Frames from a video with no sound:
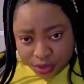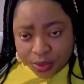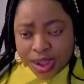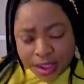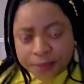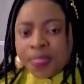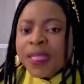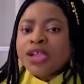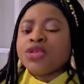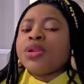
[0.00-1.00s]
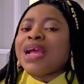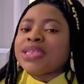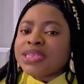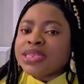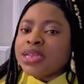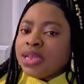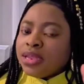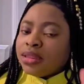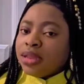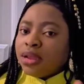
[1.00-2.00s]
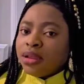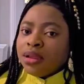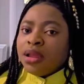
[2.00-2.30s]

all right? So that is the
▬▬▬▬▬▬
**Work request**
The data above is to be printed exactly, all of it, except for the pictures.

**Exercise output**
Frames from a video with no sound:
[0.00-1.00s]
[1.00-2.00s]
[2.00-2.30s]

all right? So that is the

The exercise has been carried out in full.